新技術scODINにより細胞の高速・高精度解析を実現Optimized Detection and Inference of immune cell type Names in scRNA-seq data

James B. Wing教授らの研究グループの研究成果が公開されました。

概要

大阪大学感染症総合教育研究拠点のJonas Søndergaard招へい研究員、James Badger Wing教授らの研究グループは、単一細胞RNAシーケンス解析において、新たな解析手法「scODIN」を開発しました。
「scODIN」は 、階層的分類システムと機械学習を融合した手法で、single-cell RNA-seq データにおける名前の最適化された検出と推論(optimized detection and inference of names in scRNA-seq data)を可能にします。

これにより、これまで見逃されていた希少細胞や移行期細胞を高速・高精度で自動分類できることを世界で初めて明らかにしました。本手法は、数十万個の細胞を含む大規模データをわずか数分で処理でき、従来の手法では困難だった細胞状態の連続的な変化を正確に捉えることが可能です。

これまで単一細胞RNAシーケンス解析では、処理時間と分類精度がトレードオフの関係にあると考えられており、希少細胞や中間状態の細胞の同定については解明されていませんでした。今回、研究グループは独自の階層的分類システム(Tier system)と機械学習(k近傍法)を組み合わせることにより、65万個の細胞をわずか6分で処理しながら、従来法を大幅に上回る分類精度を達成できることを解明しました。
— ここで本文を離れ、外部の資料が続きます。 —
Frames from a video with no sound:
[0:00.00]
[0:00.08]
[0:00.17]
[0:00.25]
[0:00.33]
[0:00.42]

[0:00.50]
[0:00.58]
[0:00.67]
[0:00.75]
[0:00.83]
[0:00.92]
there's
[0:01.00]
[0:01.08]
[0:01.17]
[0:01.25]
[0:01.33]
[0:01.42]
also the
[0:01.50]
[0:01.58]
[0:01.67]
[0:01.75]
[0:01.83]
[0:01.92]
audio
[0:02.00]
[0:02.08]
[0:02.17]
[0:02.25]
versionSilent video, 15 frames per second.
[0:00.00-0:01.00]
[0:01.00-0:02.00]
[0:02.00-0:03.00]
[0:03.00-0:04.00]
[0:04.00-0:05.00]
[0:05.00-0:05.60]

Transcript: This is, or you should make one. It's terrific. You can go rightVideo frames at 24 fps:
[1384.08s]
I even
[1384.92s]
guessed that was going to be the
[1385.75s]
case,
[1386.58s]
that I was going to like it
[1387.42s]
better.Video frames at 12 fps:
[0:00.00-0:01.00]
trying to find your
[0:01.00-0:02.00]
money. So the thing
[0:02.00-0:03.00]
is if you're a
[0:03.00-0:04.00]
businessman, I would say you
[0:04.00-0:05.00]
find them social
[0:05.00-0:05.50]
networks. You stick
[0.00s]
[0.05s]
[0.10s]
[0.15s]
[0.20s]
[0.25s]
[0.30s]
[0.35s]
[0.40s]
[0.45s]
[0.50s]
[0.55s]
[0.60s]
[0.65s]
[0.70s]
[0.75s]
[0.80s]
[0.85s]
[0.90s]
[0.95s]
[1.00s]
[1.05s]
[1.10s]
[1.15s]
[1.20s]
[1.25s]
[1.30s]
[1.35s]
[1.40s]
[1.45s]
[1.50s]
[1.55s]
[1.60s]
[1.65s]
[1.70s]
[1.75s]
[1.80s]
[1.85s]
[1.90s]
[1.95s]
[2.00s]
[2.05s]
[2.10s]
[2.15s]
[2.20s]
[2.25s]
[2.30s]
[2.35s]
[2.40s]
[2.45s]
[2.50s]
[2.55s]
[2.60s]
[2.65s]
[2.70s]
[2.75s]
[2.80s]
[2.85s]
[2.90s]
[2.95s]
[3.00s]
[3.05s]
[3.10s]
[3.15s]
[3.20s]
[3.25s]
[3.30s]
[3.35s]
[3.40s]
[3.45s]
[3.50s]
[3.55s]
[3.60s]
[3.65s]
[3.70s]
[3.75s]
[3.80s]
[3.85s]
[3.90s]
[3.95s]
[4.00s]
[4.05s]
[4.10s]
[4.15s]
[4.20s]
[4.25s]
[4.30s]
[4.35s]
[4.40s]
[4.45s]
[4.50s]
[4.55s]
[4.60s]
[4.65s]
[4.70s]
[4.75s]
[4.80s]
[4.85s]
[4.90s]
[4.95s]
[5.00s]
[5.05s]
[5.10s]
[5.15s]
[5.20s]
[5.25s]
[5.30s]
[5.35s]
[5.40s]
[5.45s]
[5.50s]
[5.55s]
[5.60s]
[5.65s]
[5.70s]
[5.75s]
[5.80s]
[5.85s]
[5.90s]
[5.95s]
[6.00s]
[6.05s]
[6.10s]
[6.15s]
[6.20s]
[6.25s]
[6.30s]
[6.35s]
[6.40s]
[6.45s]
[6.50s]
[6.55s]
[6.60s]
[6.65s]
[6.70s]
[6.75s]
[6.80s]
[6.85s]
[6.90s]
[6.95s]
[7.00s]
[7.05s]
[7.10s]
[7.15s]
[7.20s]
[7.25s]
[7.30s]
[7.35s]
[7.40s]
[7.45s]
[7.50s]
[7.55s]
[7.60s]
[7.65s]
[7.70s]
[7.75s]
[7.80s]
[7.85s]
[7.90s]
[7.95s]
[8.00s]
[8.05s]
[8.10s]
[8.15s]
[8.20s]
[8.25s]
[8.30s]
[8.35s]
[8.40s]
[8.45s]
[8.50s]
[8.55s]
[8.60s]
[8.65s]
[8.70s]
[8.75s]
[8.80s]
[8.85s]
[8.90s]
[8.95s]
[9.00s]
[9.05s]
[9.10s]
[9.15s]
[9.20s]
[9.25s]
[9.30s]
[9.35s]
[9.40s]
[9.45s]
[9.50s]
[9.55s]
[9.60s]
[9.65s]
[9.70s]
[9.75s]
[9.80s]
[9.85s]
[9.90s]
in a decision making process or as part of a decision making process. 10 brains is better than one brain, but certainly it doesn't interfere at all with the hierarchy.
この成果により、疾患の病態解明や創薬標的の探索、個別化医療の実現が期待されます。

本研究成果は、2025年8月21日に米国科学誌「The Journal of Immunology」(オンライン)に掲載されました。

研究成果のポイント

  • 大規模な単一細胞RNAシーケンスデータから免疫細胞を高速・高精度で自動分類する解析手法「scODIN」を開発し、膨大な数の細胞データでも迅速に、かつ高い精度で分類することが可能に
  • これまで既存の自動分類手法では処理速度と精度に限界があり、希少細胞や移行期の細胞は「未分類」として見逃されていたが、階層的分類システムと機械学習を組み合わせた独自アルゴリズムにより克服し、65万細胞を6分で高精度に分類
  • あらゆる疾患の免疫細胞解析に汎用的に適用可能で、創薬標的の探索、治療効果のモニタリング、病態メカニズムの解明など、精密医療の実現に向けた基盤技術としての応用に期待

Title

Optimized Detection and Inference of immune cell type Names in scRNA-seq data

Authors

Janyerkye Tulyeu, David Priest, James B Wing, Jonas Nørskov Søndergaard

Journal

Published online in The Journal of Immunology on August 21, 2025

DOI

https://doi.org/10.1093/jimmun/vkaf183

James B. Wing教授のコメント

免疫細胞の多様性を正確に理解することは、疾患の本質的な理解に不可欠です。scODINの開発で最も苦労したのは、計算速度と精度の両立でした。従来は「速いが粗い」か「精密だが遅い」の二択でしたが、階層的アプローチにより両方を実現できました。

この技術が、研究者の方々の新たな発見を加速し、最終的には患者さんの治療改善につながることを期待しています。特に、これまで見逃されていた希少な細胞集団が、実は重要な役割を果たしている可能性があり、そうした発見の扉を開く技術になれば幸いです。